GOAL OF THE EXERCISE:
Please return the full listing exactly as written, with the images removed.

▼▼▼

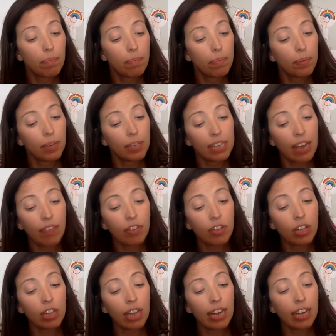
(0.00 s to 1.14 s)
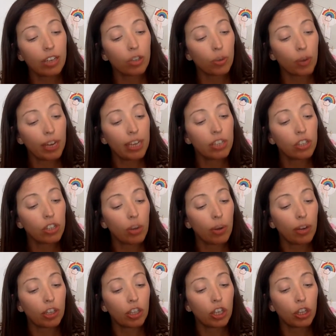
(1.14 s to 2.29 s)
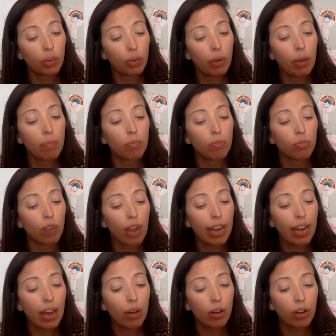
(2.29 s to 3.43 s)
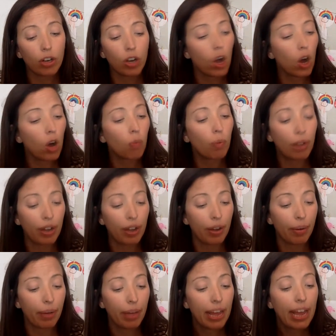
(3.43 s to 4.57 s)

because after the lady drank his soda, she threw him right out her car window,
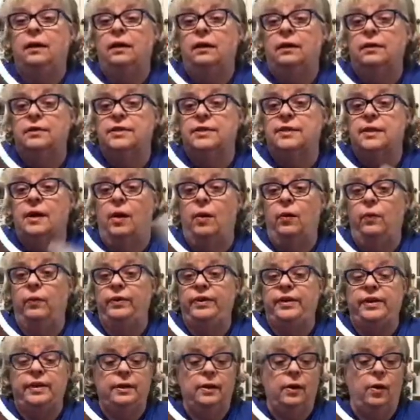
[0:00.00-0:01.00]
So,
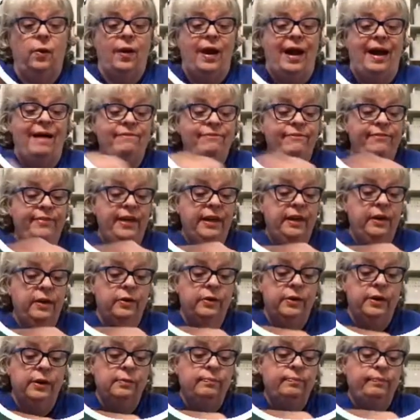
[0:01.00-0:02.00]
you know, I
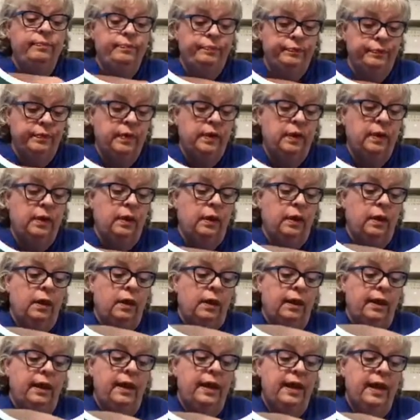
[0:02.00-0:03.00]
figured
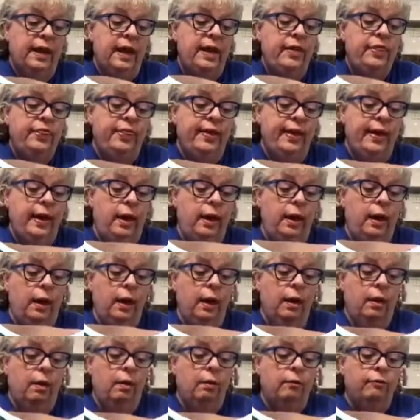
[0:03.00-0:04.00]
anything
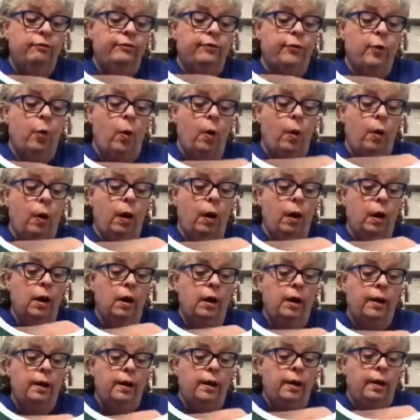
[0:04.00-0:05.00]
for...
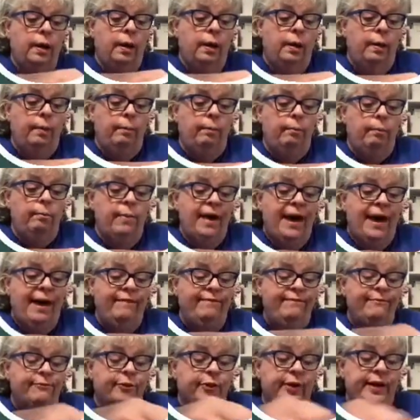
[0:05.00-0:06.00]
my
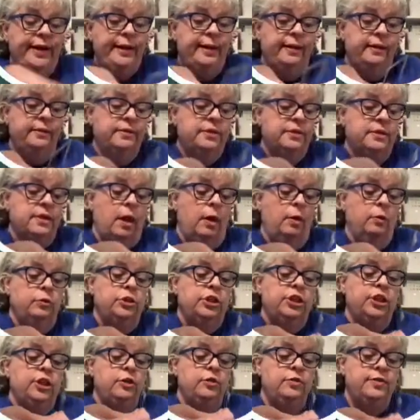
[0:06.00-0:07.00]
friends on
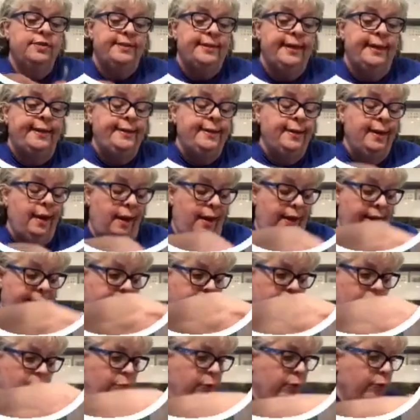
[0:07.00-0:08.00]
Tuesday night,
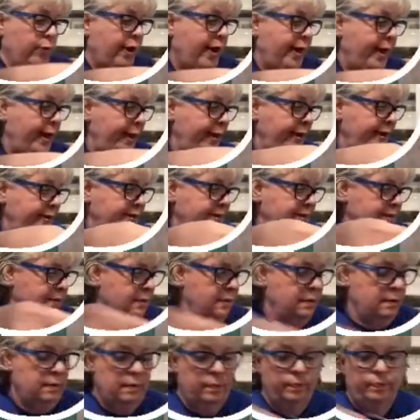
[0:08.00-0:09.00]
right?
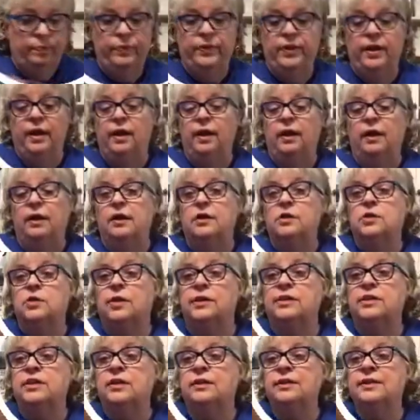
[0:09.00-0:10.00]
So I
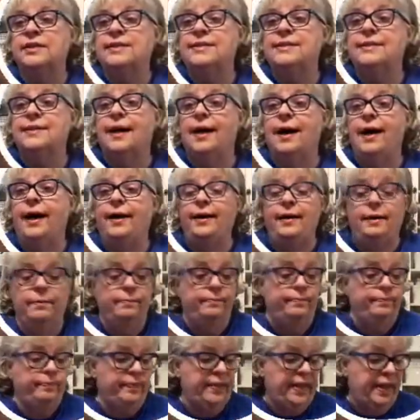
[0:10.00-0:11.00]
took this die,
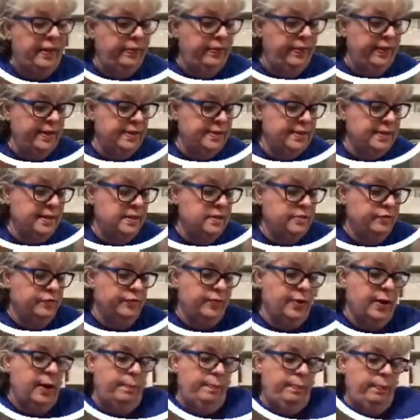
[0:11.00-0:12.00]
and this is
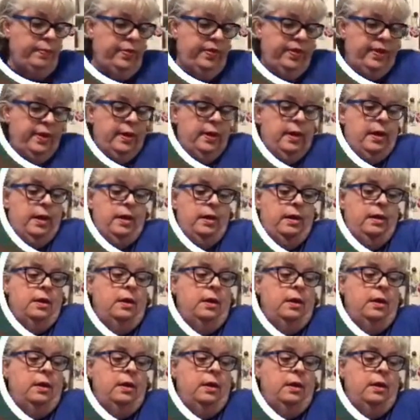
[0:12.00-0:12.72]
from the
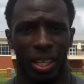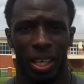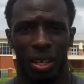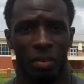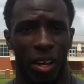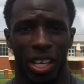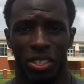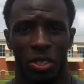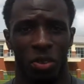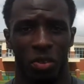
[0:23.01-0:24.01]
Uh,
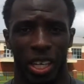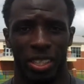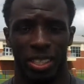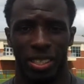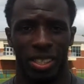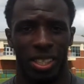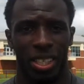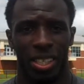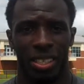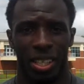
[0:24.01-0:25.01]
fans or no fans,
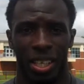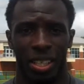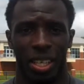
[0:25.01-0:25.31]
it's, it's uh,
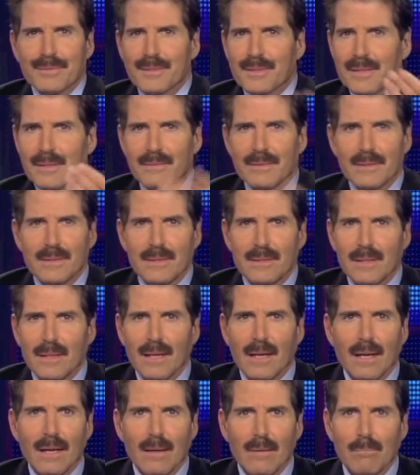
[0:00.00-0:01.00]
Steven
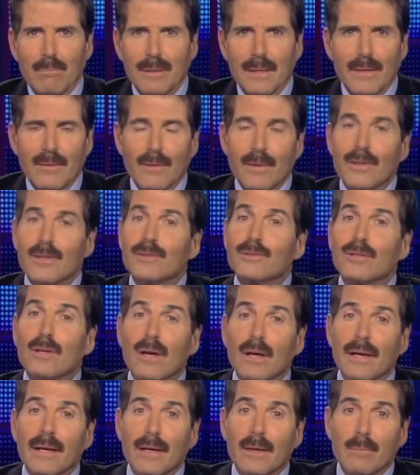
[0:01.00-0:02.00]
Seagal being there
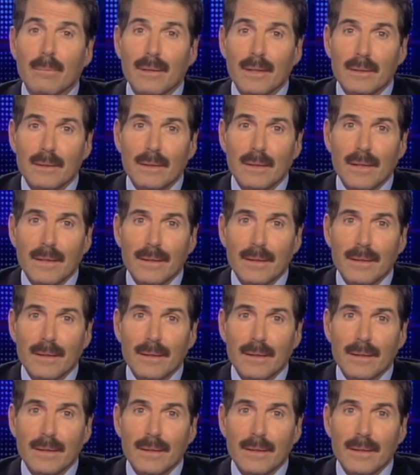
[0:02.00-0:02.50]
talking about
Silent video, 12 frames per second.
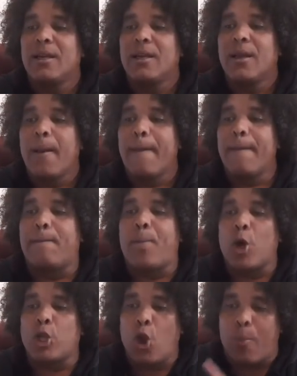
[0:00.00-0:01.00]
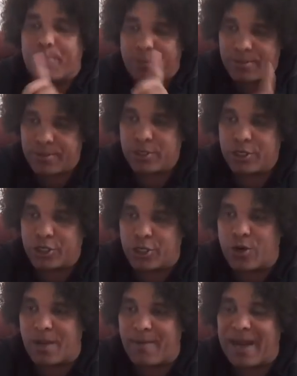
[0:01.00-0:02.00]
Borup, throw
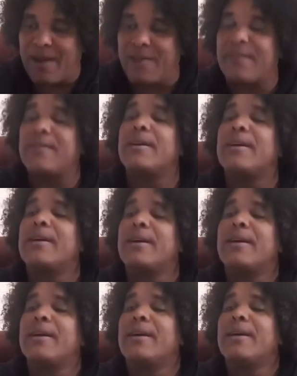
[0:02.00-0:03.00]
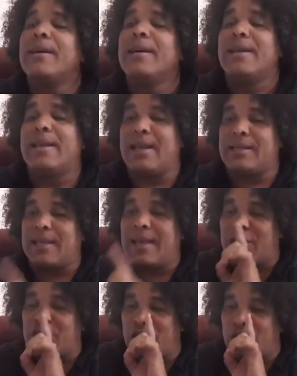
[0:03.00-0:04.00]
them off. The
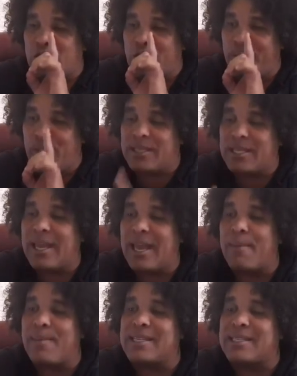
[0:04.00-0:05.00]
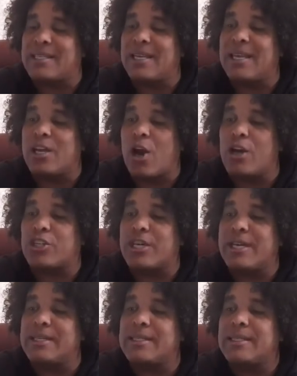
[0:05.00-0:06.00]
international community, ABCE
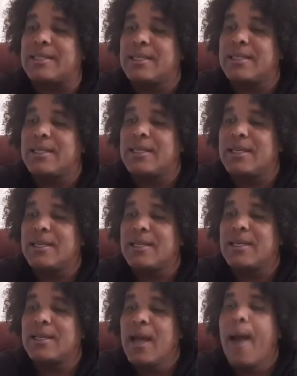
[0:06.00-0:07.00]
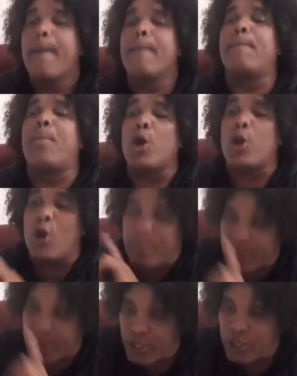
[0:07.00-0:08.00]
countries, Borup,
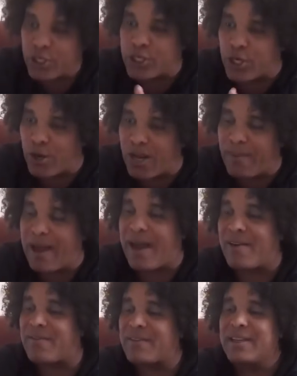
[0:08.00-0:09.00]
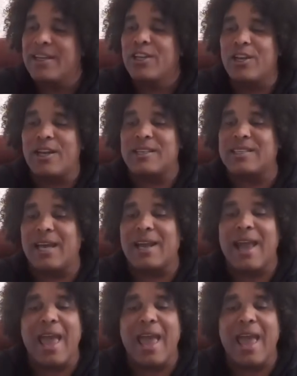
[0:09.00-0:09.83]
throw them off. You understand?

▲▲▲

WRITTEN REPLY:
(0.00 s to 1.14 s)
(1.14 s to 2.29 s)
(2.29 s to 3.43 s)
(3.43 s to 4.57 s)

because after the lady drank his soda, she threw him right out her car window,
[0:00.00-0:01.00]
So,
[0:01.00-0:02.00]
you know, I
[0:02.00-0:03.00]
figured
[0:03.00-0:04.00]
anything
[0:04.00-0:05.00]
for...
[0:05.00-0:06.00]
my
[0:06.00-0:07.00]
friends on
[0:07.00-0:08.00]
Tuesday night,
[0:08.00-0:09.00]
right?
[0:09.00-0:10.00]
So I
[0:10.00-0:11.00]
took this die,
[0:11.00-0:12.00]
and this is
[0:12.00-0:12.72]
from the
[0:23.01-0:24.01]
Uh,
[0:24.01-0:25.01]
fans or no fans,
[0:25.01-0:25.31]
it's, it's uh,
[0:00.00-0:01.00]
Steven
[0:01.00-0:02.00]
Seagal being there
[0:02.00-0:02.50]
talking about
Silent video, 12 frames per second.
[0:00.00-0:01.00]
[0:01.00-0:02.00]
Borup, throw
[0:02.00-0:03.00]
[0:03.00-0:04.00]
them off. The
[0:04.00-0:05.00]
[0:05.00-0:06.00]
international community, ABCE
[0:06.00-0:07.00]
[0:07.00-0:08.00]
countries, Borup,
[0:08.00-0:09.00]
[0:09.00-0:09.83]
throw them off. You understand?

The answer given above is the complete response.